Chart 2: The number of CPOs imposed in 2025-26 is lower than 2024-25.

Number of Community Payback Orders imposed in Scotland, April 2024 to February 2026

Chart 2 – A graph with two trend lines . The number of CPOs imposed per month in 2024-25 is generally higher than the same month in 2025-26.

Note: 2025-26 from SCTS monthly data and 2024-25 from Justice Social Work statistics

Chart 2 shows that there has been less CPOs imposed in 2025-26, the highest being in October 2025 at 1,398, and the lowest in January 2026 at 1,153. There has been a decrease of 11% in the number of CPOs issued in the first 11 months of 2025-26, compared to this period in 2024-25.

From the monthly data, it is not possible to identify which CPOs include an unpaid work requirement. In 202425, 69% of CPOs had an unpaid work requirement. To estimate unpaid work hours imposed, the total number of CPOs each month is combined with the range of average unpaid work hours per CPO. Based on data from April 2024 to September 2025, this gives a lower average of 88 hours and an upper average of 102 hours per CPO. These averages are then applied to estimate unpaid work hours for the missing period from October 2025 to February 2026, resulting in an estimated range of 536,600 to 618,600 hours, (See Annex A on information in this estimate).

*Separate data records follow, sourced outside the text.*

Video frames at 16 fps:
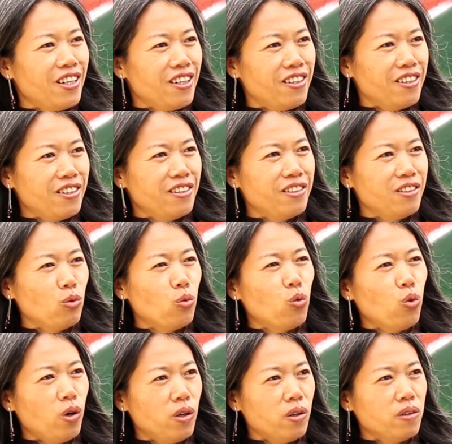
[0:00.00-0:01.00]
the
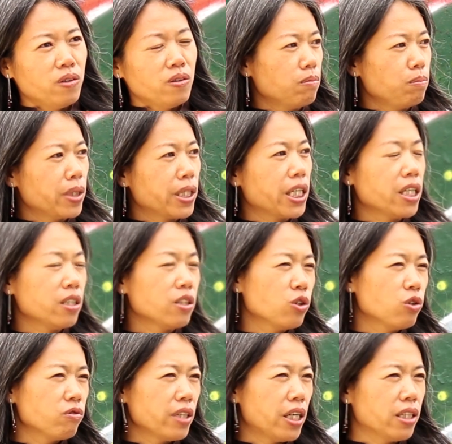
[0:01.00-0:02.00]
war, beginning
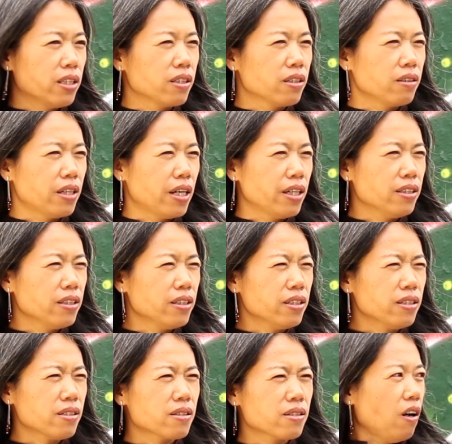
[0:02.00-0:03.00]
of
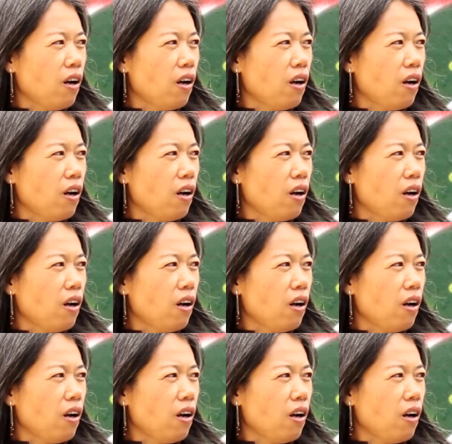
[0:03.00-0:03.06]
1990s,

For the first 11 months of 2025-26, the estimated range of unpaid work hours imposed lies between 1,237,600 and 1,319,700. The decrease in the number of unpaid work hours for the first 11 months of 2025-26 is in the range of 8% to 13%, compared to the same time period in 2024-25.

The number of unpaid work hours imposed in 2024-25 was 1.56 million the highest since 2017-18. By contrast, the data for 2025-26 is more similar to 2023-24. With an estimated decrease of at least 8% in unpaid work hours imposed in the first 11 months of 2025‑26, it is hoped that the number of unpaid work hours to be progressed will stabilise or decrease as more of the 2024-25 unpaid work requirements are completed in their second year.